Simple random sampling is the gold standard for statistical research in theory, but is difficult to implement in practice. Simple random sampling means that every member of the population being studied has a perfectly equal chance of being selected by the researchers. For example, a political poll might use all of a state's registered voters as the population. By randomly dialing phone numbers, the pollsters could approximate a truly random sample. The advantage to this technique is that, in its pure form, a simple random provides the truest approximation of the population as a whole. The disadvantage is that small problems like some voters not having telephones can creep up and distort the data.
A problem with simple random sampling is that odd quirks called "artifacts" often crop up and distort findings. For example, women tend to be more likely to complete surveys than men. In a simple random sample, the researchers would select roughly equal numbers of men and women to respond, but might end up with many more completed responses from women. Stratified random sampling seeks to rectify this problem by randomly selecting participants from within pools of preselected groups. Surveyors might specify that they will randomly select 200 men and 200 women, for example. Alternatively, they might target a specific number of minority participants to ensure adequate representation in the results.
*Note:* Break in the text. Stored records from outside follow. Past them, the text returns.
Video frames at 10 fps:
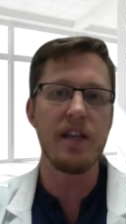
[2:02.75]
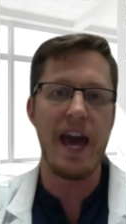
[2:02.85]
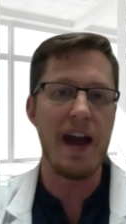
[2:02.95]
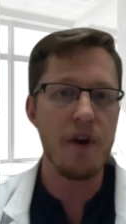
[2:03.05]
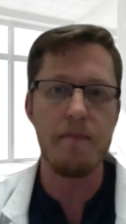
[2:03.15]

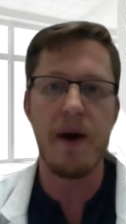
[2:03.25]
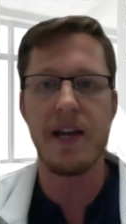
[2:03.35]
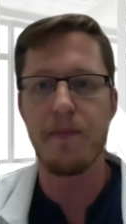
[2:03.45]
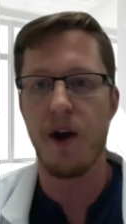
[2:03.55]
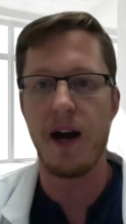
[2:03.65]
every
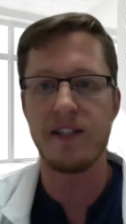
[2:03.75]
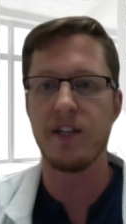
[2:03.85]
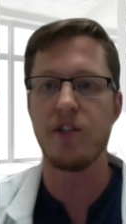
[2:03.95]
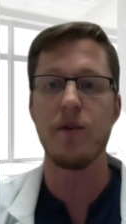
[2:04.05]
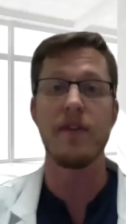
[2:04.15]
body
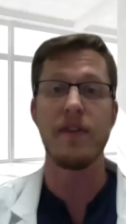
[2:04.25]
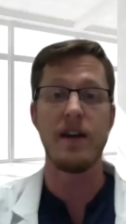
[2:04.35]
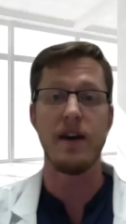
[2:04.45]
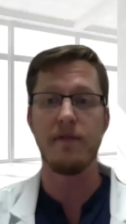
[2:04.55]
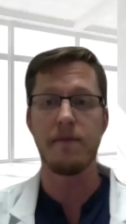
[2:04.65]
process you can
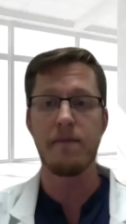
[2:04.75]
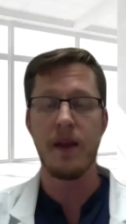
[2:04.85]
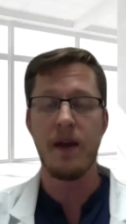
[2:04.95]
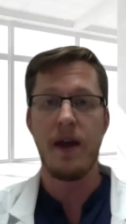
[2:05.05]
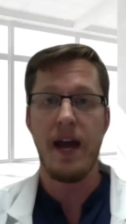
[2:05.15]
think of.
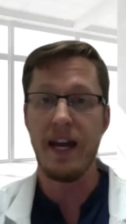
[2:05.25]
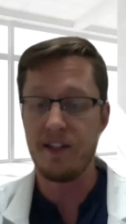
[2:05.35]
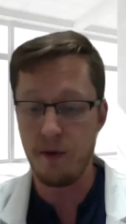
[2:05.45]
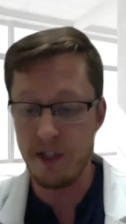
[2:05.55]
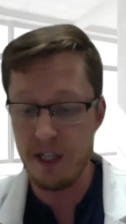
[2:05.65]
And
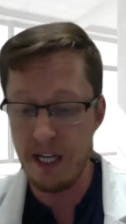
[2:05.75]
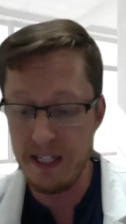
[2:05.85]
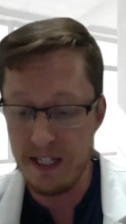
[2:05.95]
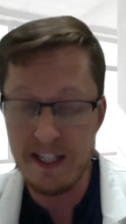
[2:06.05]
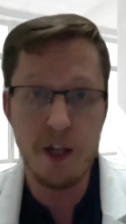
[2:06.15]
so
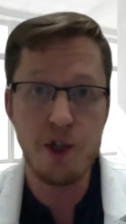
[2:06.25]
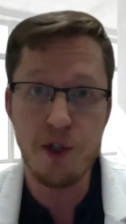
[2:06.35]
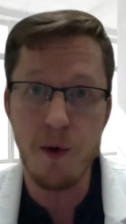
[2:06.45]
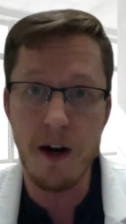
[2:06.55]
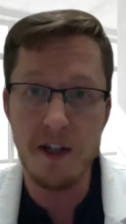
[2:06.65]
it's essential
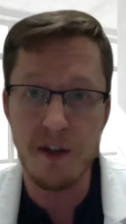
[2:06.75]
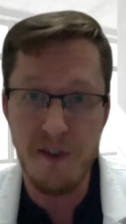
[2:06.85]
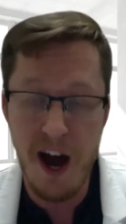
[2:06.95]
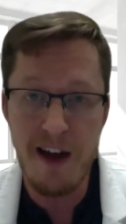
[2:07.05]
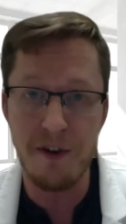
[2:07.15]
to our
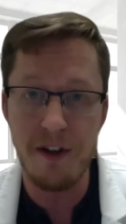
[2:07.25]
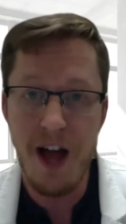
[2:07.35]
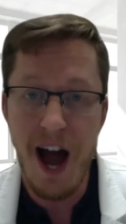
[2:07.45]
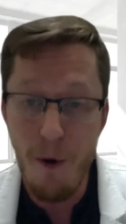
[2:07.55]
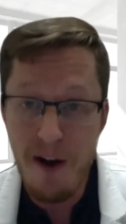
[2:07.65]
survival.
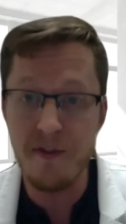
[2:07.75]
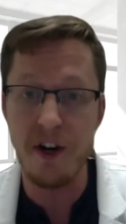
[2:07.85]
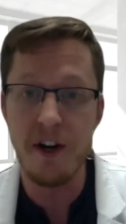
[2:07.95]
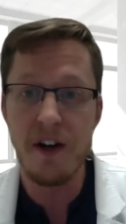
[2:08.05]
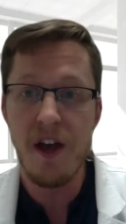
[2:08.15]

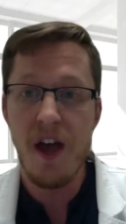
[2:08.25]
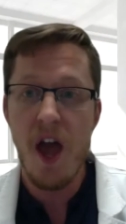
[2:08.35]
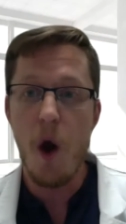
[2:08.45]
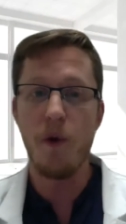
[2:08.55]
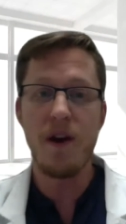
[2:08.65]
However,
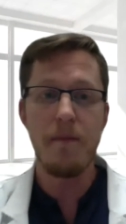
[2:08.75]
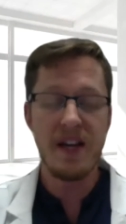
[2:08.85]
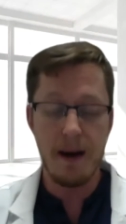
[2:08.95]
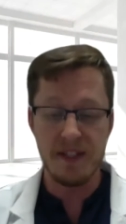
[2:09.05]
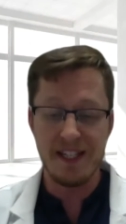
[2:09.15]
when it
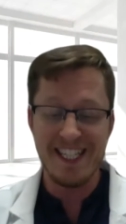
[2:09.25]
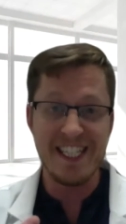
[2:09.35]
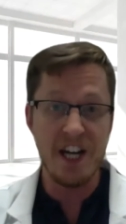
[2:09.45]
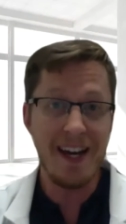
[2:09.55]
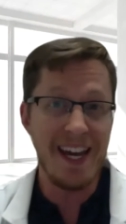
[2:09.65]
becomes
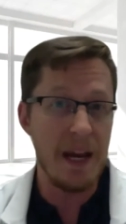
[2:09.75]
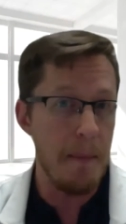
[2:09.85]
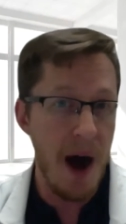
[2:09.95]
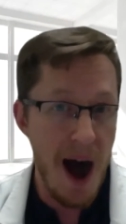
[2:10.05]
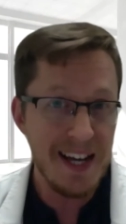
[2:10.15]
stuck in
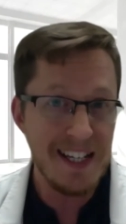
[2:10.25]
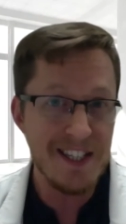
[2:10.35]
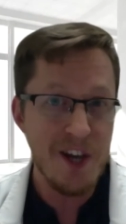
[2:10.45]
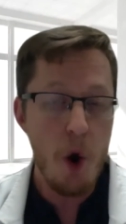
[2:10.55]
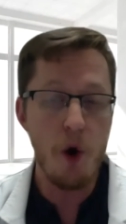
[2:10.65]

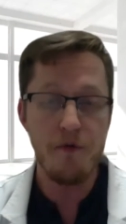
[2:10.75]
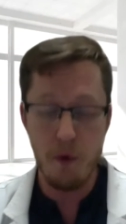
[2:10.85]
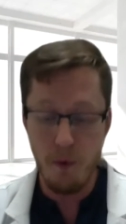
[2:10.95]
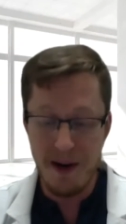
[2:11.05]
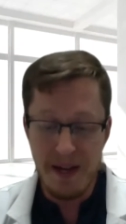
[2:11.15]
pockets,
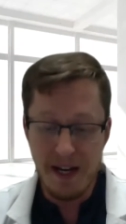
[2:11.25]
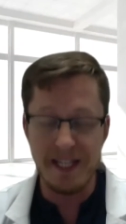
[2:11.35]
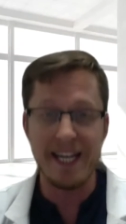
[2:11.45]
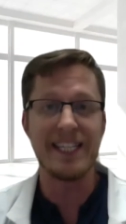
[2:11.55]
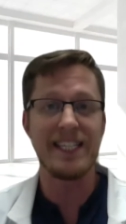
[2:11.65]
or when it
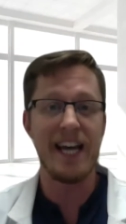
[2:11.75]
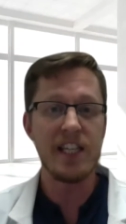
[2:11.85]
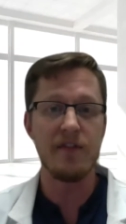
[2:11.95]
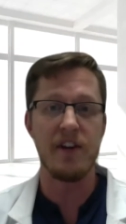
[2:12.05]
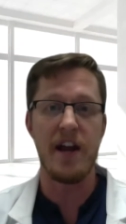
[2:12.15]
becomes
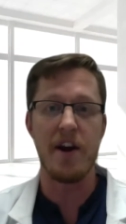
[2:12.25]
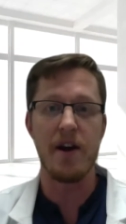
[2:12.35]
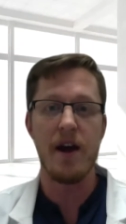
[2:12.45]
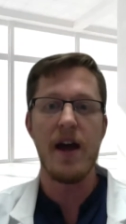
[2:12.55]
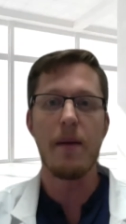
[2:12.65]
excessive in an
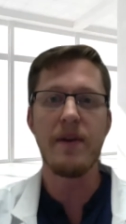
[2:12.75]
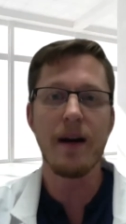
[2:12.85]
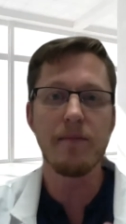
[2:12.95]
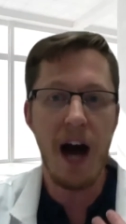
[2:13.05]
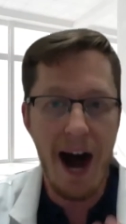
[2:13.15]
area, it
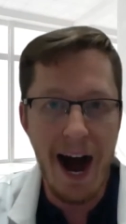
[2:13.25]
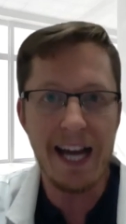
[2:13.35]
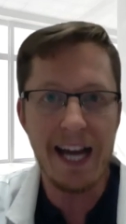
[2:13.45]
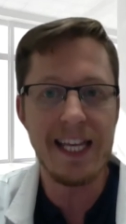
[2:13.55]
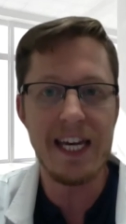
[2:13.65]
becomes
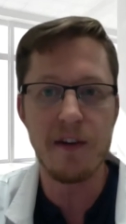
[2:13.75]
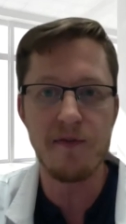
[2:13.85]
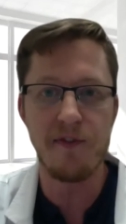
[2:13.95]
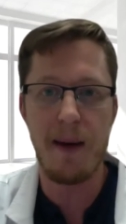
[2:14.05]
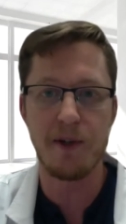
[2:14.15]
highly
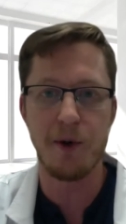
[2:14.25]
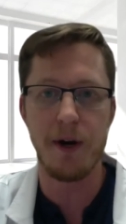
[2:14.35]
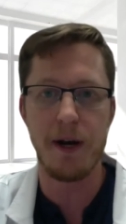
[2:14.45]
inflammatory.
Cluster sampling is a technique allowing researchers to collect data over a large geographic area where simple random sampling is impossible. Researchers randomly select several small geographic areas, like city blocks, and then include everyone living in that city block in their study. Cluster sampling is much more practical in many situations than simple or stratified random sampling because it allows researchers to expand their sample size without expanding the territory they have to cover. For example, scientists published a paper in the Lancet in 2004 estimating casualties from the Iraq war using cluster sampling. The downside of the technique is that it produces high margins of error. For example, a single city block leveled by an American bomb might radically distort the results.
Convenience samples are groups of participants selected because they're easy for the researchers to access. For example, many social science experiments rely on undergraduate students because the researchers are professors and thus have easy access to them. Convenience sampling is unguided, in that anyone could hypothetically volunteer, but it isn't truly random because not every member of the population has an equal chance of being selected. Still, convenience sampling can be useful for studying homogenous populations where most people are expected to respond similarly to similar stimuli. The addition of control groups can help to offset the problems of non-random selection.